What the task requires: The answer must be only the lines below from the one holding "(0.00 s to 1.00 s)" down to the one holding "Verbatim transcript: and", ends included, printed exactly; please omit all pictures.

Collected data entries

======

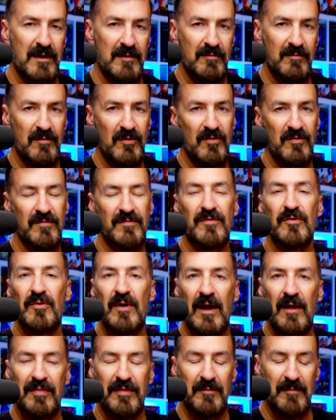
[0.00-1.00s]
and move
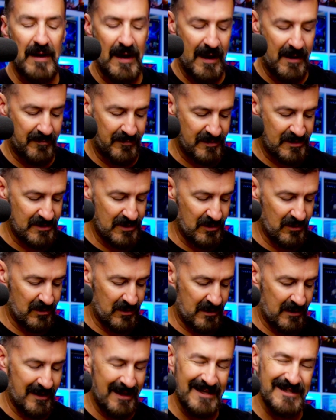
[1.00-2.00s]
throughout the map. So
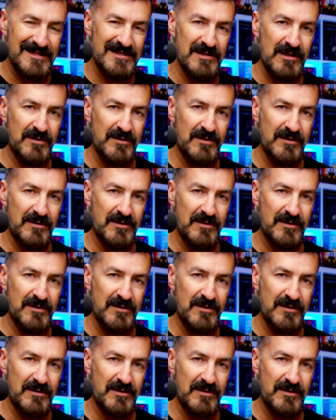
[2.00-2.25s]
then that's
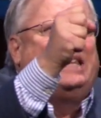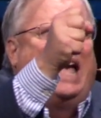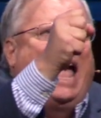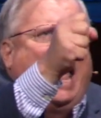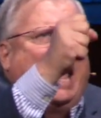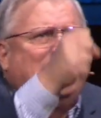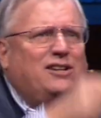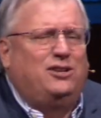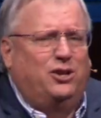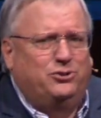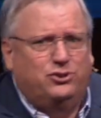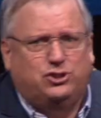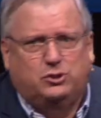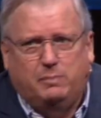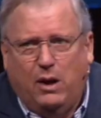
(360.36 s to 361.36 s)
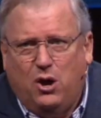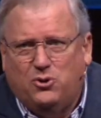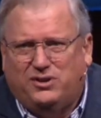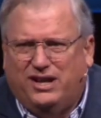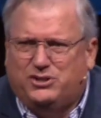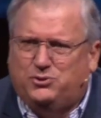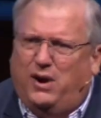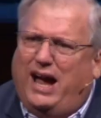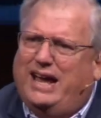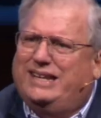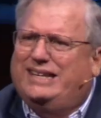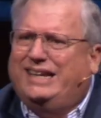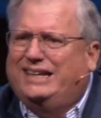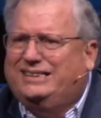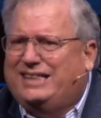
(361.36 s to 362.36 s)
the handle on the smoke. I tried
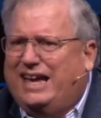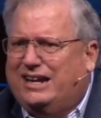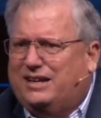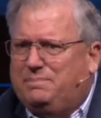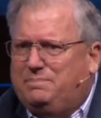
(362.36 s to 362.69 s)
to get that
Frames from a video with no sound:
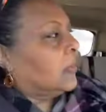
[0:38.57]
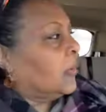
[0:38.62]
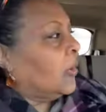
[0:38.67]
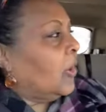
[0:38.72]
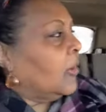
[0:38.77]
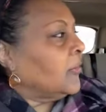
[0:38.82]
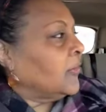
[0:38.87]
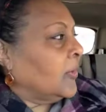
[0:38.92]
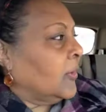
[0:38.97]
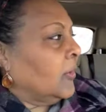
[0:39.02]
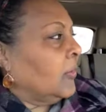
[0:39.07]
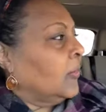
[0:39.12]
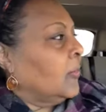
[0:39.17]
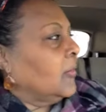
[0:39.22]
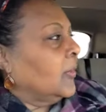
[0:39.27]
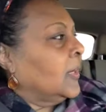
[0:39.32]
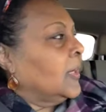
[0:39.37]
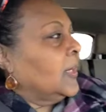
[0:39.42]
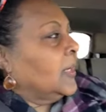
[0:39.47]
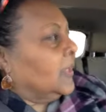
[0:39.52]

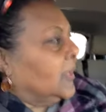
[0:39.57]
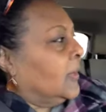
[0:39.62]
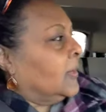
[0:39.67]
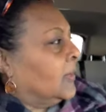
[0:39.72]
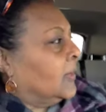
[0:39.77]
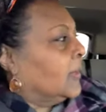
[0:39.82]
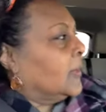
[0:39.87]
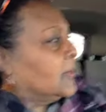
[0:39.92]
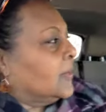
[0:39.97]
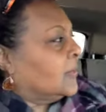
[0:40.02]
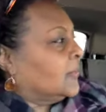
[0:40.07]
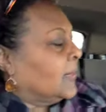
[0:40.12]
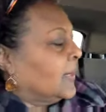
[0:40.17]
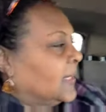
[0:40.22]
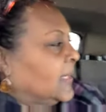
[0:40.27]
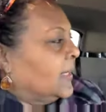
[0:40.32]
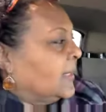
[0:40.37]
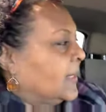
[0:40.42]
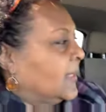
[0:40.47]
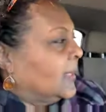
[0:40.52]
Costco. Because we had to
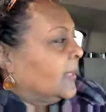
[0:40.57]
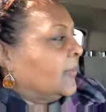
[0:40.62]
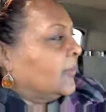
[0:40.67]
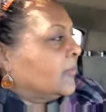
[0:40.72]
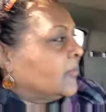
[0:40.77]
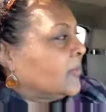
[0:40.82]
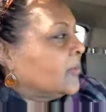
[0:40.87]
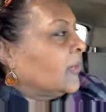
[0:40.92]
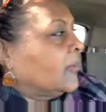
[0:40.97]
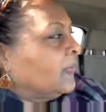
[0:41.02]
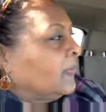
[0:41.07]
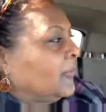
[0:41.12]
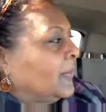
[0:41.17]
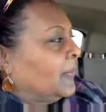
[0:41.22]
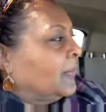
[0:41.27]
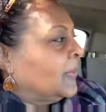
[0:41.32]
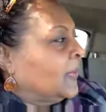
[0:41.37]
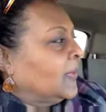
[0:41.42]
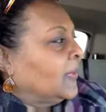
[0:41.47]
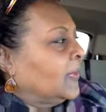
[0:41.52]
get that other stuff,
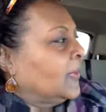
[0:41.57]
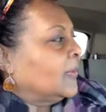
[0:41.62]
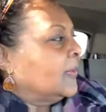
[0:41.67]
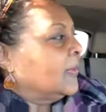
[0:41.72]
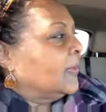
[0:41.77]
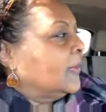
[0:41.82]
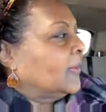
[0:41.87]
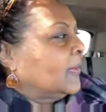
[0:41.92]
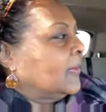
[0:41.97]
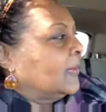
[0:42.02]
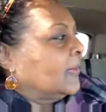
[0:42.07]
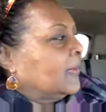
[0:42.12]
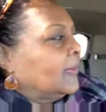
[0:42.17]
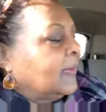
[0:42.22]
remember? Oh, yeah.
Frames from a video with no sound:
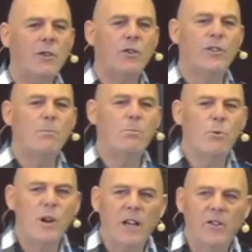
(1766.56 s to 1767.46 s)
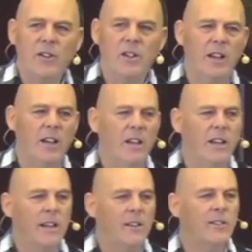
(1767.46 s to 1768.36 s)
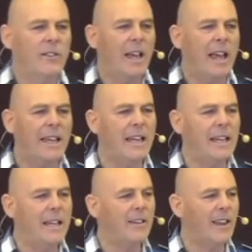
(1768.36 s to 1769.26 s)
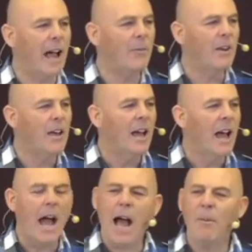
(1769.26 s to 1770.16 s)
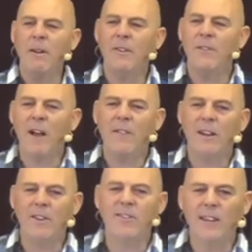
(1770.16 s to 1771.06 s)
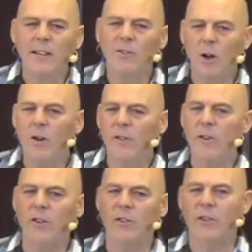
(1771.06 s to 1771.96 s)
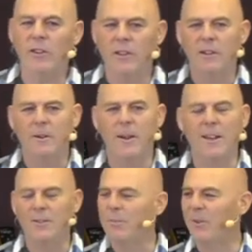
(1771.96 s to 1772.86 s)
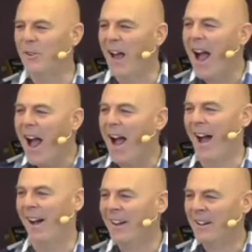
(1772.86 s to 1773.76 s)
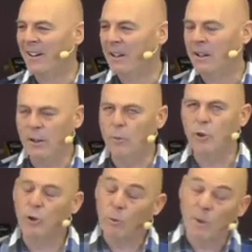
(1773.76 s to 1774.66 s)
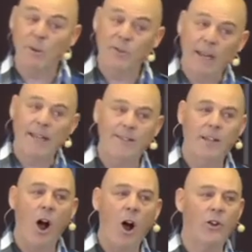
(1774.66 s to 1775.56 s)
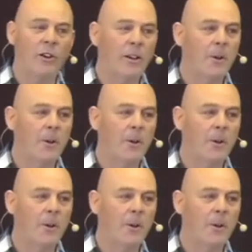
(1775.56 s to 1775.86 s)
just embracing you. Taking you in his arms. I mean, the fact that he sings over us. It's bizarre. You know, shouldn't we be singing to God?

======

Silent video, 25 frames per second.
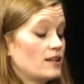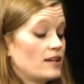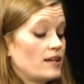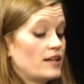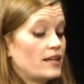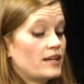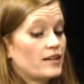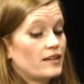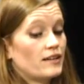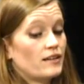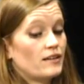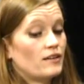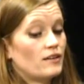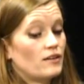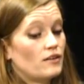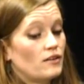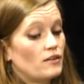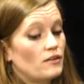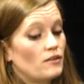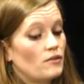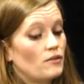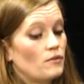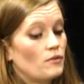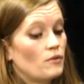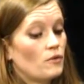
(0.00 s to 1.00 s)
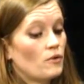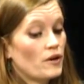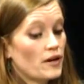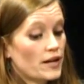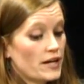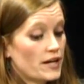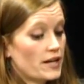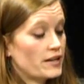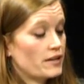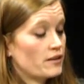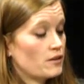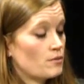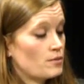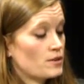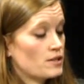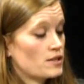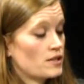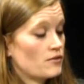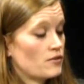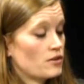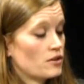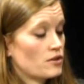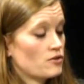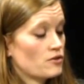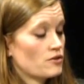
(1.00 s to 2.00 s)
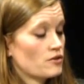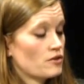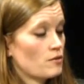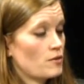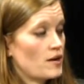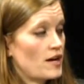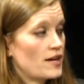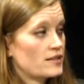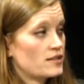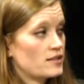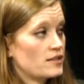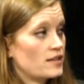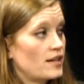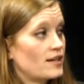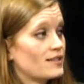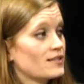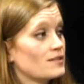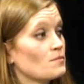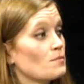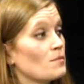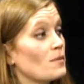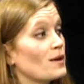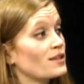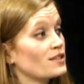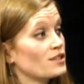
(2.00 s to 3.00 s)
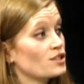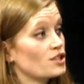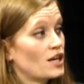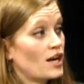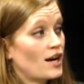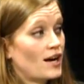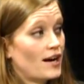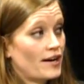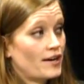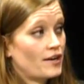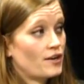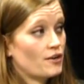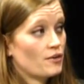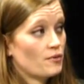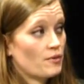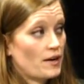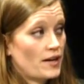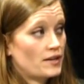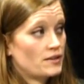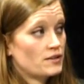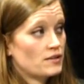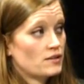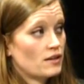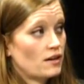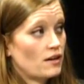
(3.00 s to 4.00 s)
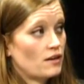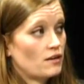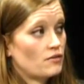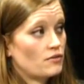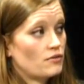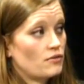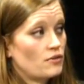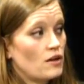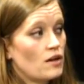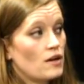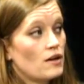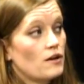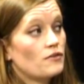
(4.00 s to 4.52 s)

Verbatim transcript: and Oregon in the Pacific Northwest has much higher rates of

======

Answer box:
(0.00 s to 1.00 s)
(1.00 s to 2.00 s)
(2.00 s to 3.00 s)
(3.00 s to 4.00 s)
(4.00 s to 4.52 s)

Verbatim transcript: and Oregon in the Pacific Northwest has much higher rates of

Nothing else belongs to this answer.